Once it has been determined that the requesting spouse is entitled to relief under section 6015(c), subsection (d) specifies the appropriate allocation of the deficiency. It provides that erroneous items "shall be allocated to each spouse as though each had filed a separate return for the taxable year." Estate of Capehart v. Commissioner, 125 T.C. 211, 215 (2005). The requesting spouse is then liable "only for his/her proportionate share of the deficiency." Ibid.
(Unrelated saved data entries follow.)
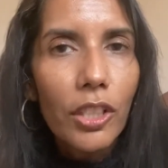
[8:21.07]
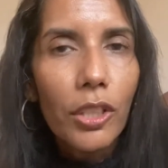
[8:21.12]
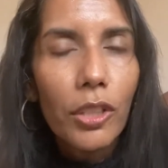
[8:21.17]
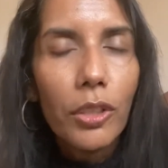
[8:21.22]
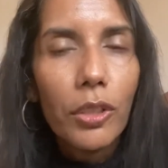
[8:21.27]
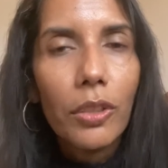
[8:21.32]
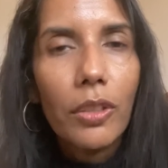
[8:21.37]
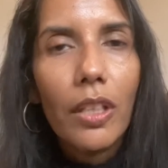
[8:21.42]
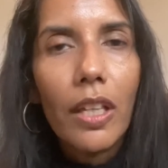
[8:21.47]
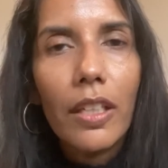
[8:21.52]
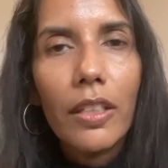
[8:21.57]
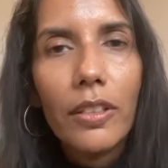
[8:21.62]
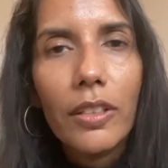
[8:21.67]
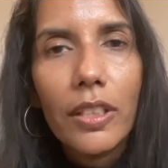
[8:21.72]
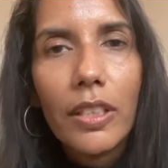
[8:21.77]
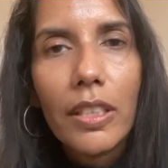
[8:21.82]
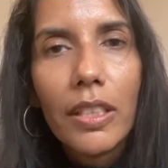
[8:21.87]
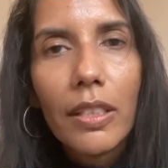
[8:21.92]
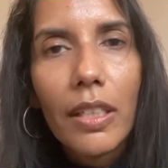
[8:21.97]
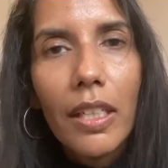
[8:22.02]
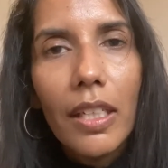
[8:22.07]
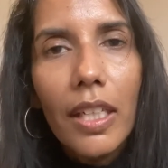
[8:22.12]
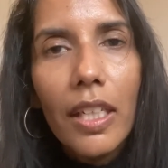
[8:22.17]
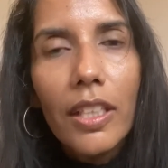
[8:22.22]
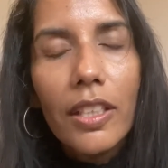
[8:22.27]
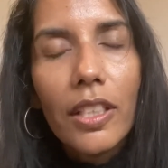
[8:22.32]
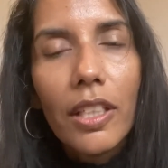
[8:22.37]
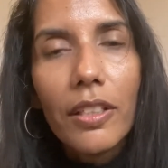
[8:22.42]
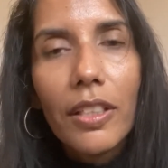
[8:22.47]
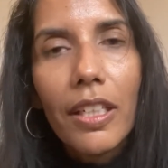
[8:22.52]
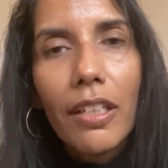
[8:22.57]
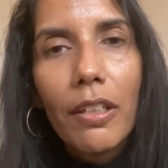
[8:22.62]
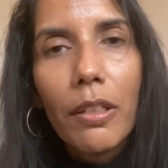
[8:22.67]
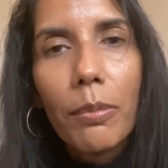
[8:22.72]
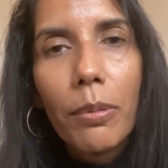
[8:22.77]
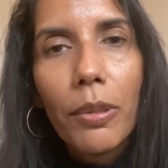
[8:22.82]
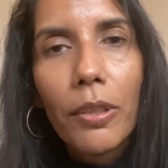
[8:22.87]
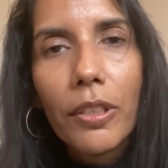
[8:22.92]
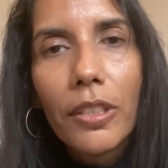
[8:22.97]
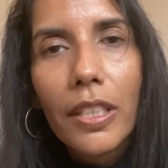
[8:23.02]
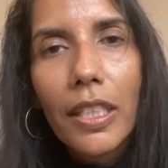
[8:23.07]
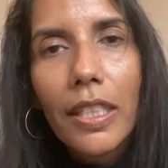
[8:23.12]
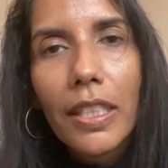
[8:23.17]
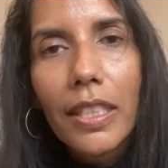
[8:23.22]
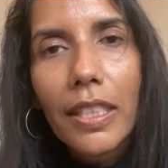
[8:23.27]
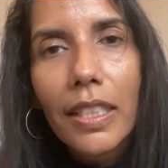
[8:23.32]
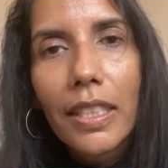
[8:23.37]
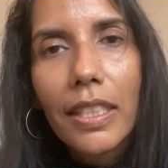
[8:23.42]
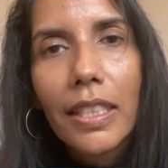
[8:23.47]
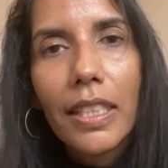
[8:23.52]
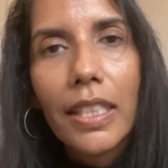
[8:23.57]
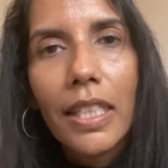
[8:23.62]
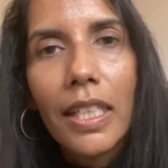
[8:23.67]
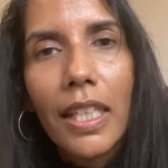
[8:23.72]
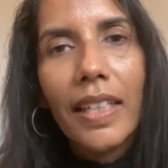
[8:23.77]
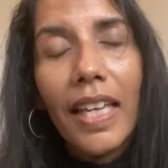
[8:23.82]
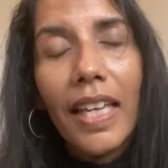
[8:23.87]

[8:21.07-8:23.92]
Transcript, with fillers: to those doTERRA products.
The regulations provide guidance as to the allocation of specific items. "Erroneous items of income are allocated to the spouse who was the source of the income." Sec. 1.6015-3(d)(2)(iii), Income Tax Regs. "In the absence of clear and convincing evidence supporting a different allocation," an erroneous income item relating to jointly owned assets "is generally allocated 50% to each spouse." Ibid. "Erroneous deductions related to a business or investment are allocated to the spouse who owned the business or investment." Id. subdiv. (iv). Accuracy-related penalties "are allocated to the spouse whose item generated the penalty." Id. subpara. (4)(iv)(B).

Under these standards, we conclude that the deficiencies and penalty for 2009-2011 should be allocated as follows.
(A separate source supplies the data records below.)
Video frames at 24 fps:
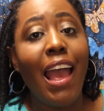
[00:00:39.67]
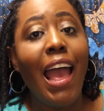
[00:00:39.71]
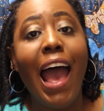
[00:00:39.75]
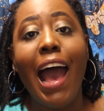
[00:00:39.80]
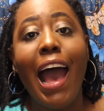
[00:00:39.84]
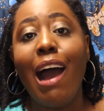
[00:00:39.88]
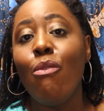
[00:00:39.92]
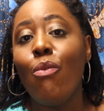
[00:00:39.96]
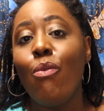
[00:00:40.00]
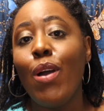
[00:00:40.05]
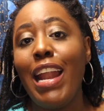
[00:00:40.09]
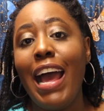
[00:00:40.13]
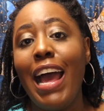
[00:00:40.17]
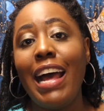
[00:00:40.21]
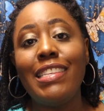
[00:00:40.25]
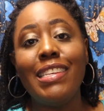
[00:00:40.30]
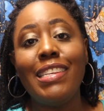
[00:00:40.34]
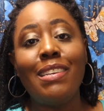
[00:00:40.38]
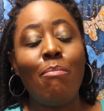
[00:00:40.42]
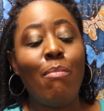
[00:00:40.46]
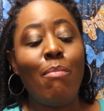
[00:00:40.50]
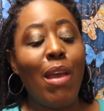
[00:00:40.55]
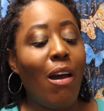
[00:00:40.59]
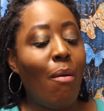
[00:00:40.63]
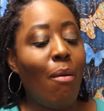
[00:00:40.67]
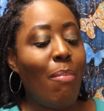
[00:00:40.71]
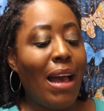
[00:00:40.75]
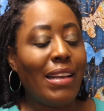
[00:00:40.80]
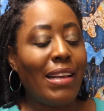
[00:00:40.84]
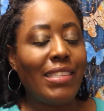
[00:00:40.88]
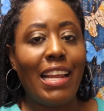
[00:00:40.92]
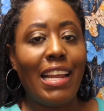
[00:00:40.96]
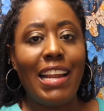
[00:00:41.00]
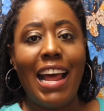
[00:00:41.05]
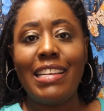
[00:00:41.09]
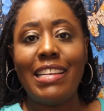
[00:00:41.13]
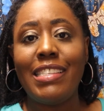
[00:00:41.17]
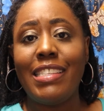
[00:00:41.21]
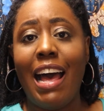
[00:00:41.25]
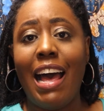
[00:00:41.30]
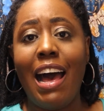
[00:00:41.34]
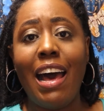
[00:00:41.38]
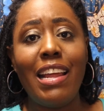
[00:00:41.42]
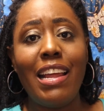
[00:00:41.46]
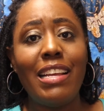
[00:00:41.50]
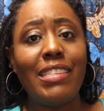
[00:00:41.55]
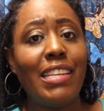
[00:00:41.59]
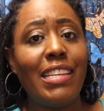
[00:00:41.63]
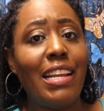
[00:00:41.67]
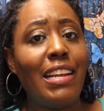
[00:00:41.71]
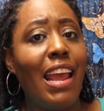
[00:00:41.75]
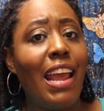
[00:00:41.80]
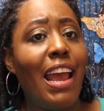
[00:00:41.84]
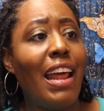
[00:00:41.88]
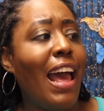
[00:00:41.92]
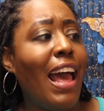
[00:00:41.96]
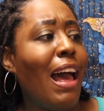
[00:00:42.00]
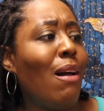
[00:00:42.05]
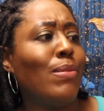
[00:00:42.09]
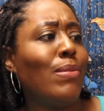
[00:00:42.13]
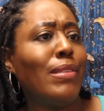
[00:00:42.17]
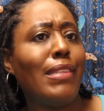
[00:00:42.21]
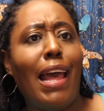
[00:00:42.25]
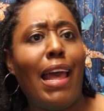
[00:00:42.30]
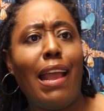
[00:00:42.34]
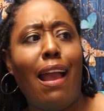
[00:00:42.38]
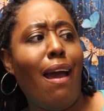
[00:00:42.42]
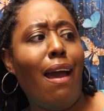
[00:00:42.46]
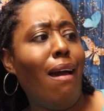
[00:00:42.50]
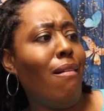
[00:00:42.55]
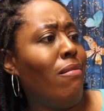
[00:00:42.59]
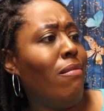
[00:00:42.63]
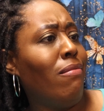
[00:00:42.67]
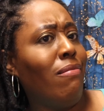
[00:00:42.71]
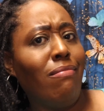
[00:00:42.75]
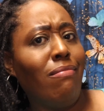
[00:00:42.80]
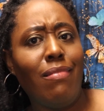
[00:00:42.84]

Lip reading: I went out to the mailbox and I saw this in there and I was like, oh,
• Mrs. McDonald failed to report wage income of $9,599 for 2010. Because she was the source of that income, the portion of the deficiency attributable to this item is allocable to her. See id. para. (d)(2)(iii).

• Petitioners failed to report State income tax refunds of $3,309, $3,364, and $3,337 for 2009, 2010, and 2011, respectively. "In the absence of clear and convincing evidence supporting a different allocation," the portions of the deficiencies attributable to these items will be allocated 50% to each spouse. See ibid.

• Mr. McDonald owned and operated, through Gulf Coast, the real estate business that generated the erroneous Schedule E loss deductions. The portions of the deficiencies attributable to these items will thus be allocated 100% to him. See id. subdiv. (iv). Because the NOL deductions claimed for 2010 and 2011 arose from the Schedule E losses, the portions of the deficiencies attributable to the NOL deductions will likewise be allocated 100% to him.

• The accuracy-related penalty of $2,052 for 2011 will be allocated to Mrs. McDonald to the extent the deficiency is attributable to her 50% share of the unreported State income tax refund. The balance of the accuracy-related penalty will be allocated to Mr. McDonald. See id. subdiv. (iv)(B).

To reflect the foregoing,

An appropriate decision will be entered.